**RECORDS FOR THE TASK**

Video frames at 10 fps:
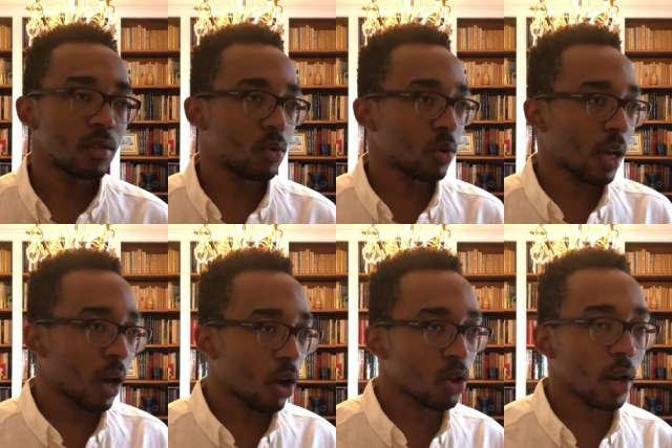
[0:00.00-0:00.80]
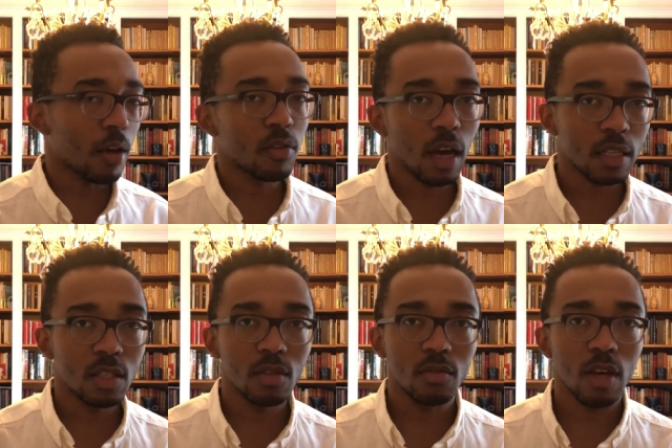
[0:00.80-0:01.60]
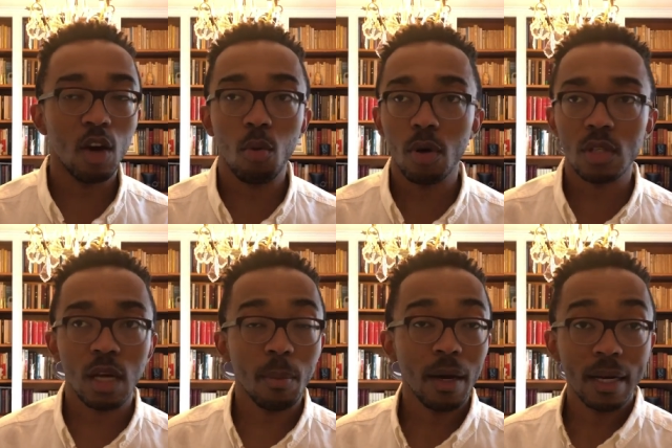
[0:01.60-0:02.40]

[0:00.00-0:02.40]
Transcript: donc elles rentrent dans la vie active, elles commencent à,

**PROBLEM STATEMENT**
From the line containing "[0:00.00-0:00.80]" down to the last line of the entries above, copy each line exactly and nothing more. Leave pictures out.

**OUTPUT**
[0:00.00-0:00.80]
[0:00.80-0:01.60]
[0:01.60-0:02.40]

[0:00.00-0:02.40]
Transcript: donc elles rentrent dans la vie active, elles commencent à,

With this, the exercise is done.